Selecting covariates - MaAsLin2 DA

Hello,

I am running differential abundance analysis with MaAsLin2 and wondering how to approach the inclusion/exclusion of co-variates in the linear regression model.

I have 5 variables: total ammonia nitrogen, copper, nickel, lead and chromium. However, the redundancy (RDA) analysis found that total ammonia nitrogen was the only significant environmental variable that explained the variance in community composition (with Hellinger transformed relative abundances). The other variables had a negligible role in explaining the composition.

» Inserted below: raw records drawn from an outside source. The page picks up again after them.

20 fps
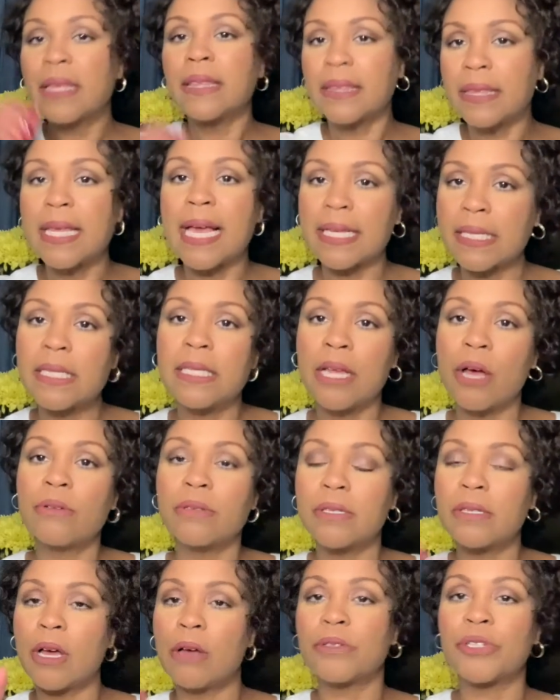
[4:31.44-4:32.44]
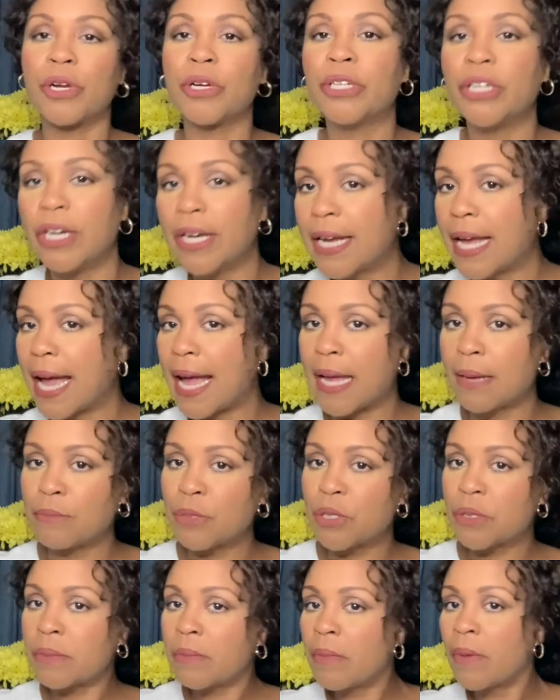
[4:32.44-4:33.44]
those are good
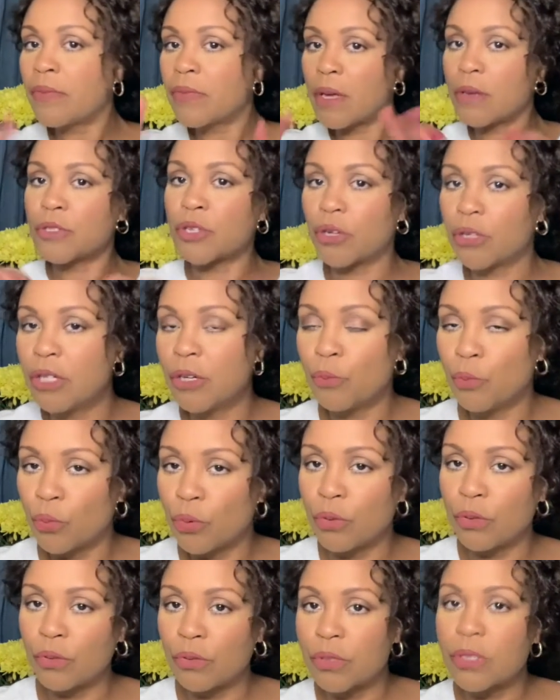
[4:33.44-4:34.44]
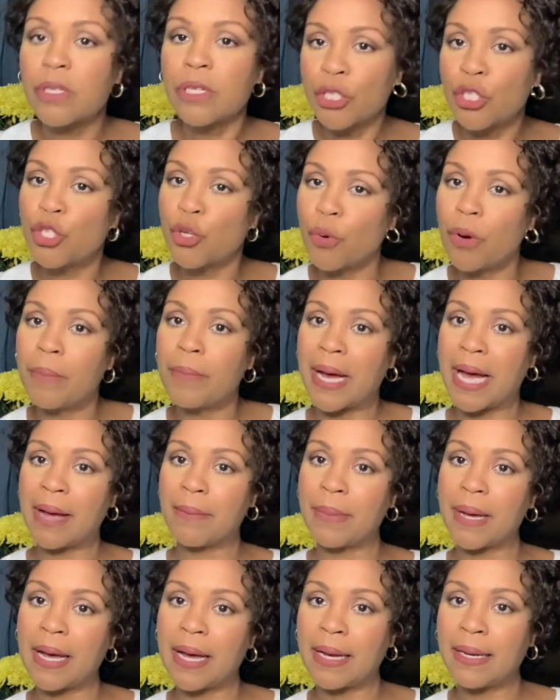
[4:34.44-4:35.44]
games. Those are good rules to
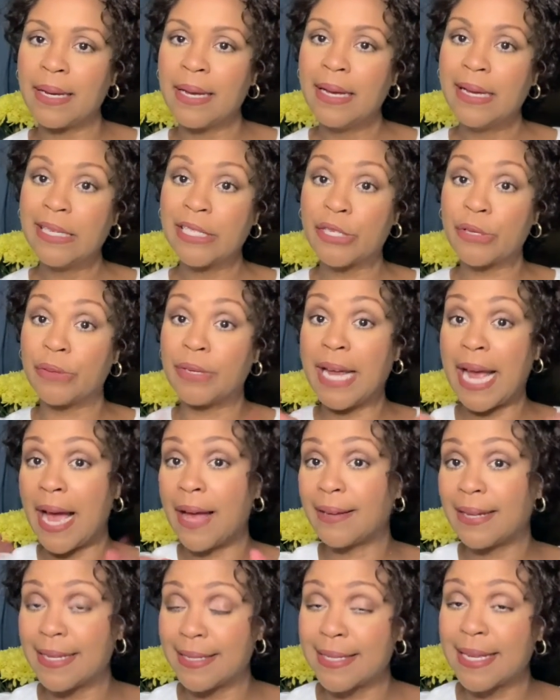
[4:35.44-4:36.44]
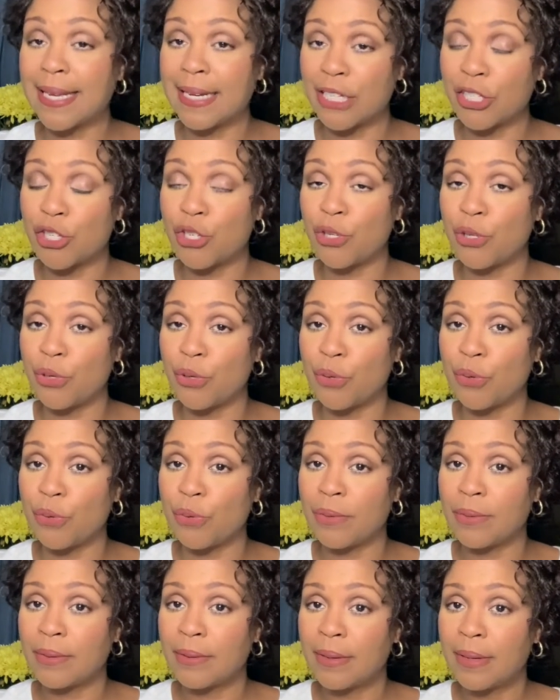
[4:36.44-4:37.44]
abide by. So now let's get
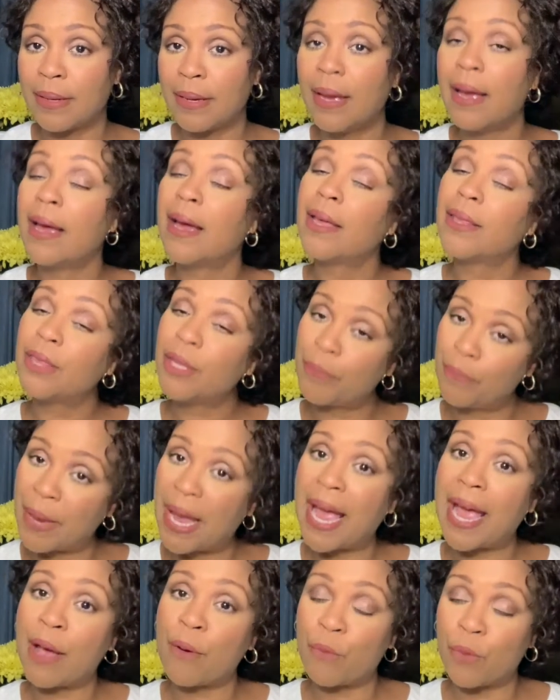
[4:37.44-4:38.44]
into the bad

Therefore, in the differential abundance analysis with MaAsLin2, I have included only TAN as a fixed effect / term in the linear model to predict the log2 fold changes in transformed relative abundances of the taxa. I have not included the other variables as co-variates because they did not have an impact on explaining the overall community structure based on the RDA. Also, because this is part of a factorial experiment orthogonality deals with confounding between the variables.

Running MaAsLin2 with only TAN as the predictor shows 3 significantly different taxa between the factor levels, however, when including all the main effects, the significant differences for TAN disappear. Is this because the degrees of freedom are reduced because non-significant terms are added into the model?

Is using TAN as the only predictor in the differential abundance analysis a reasonable approach? I am cautious that there is an implicit assumption in this that because TAN is the main driver of the overall community structure (global) then it will likely explain any significant differences of individual taxon (local).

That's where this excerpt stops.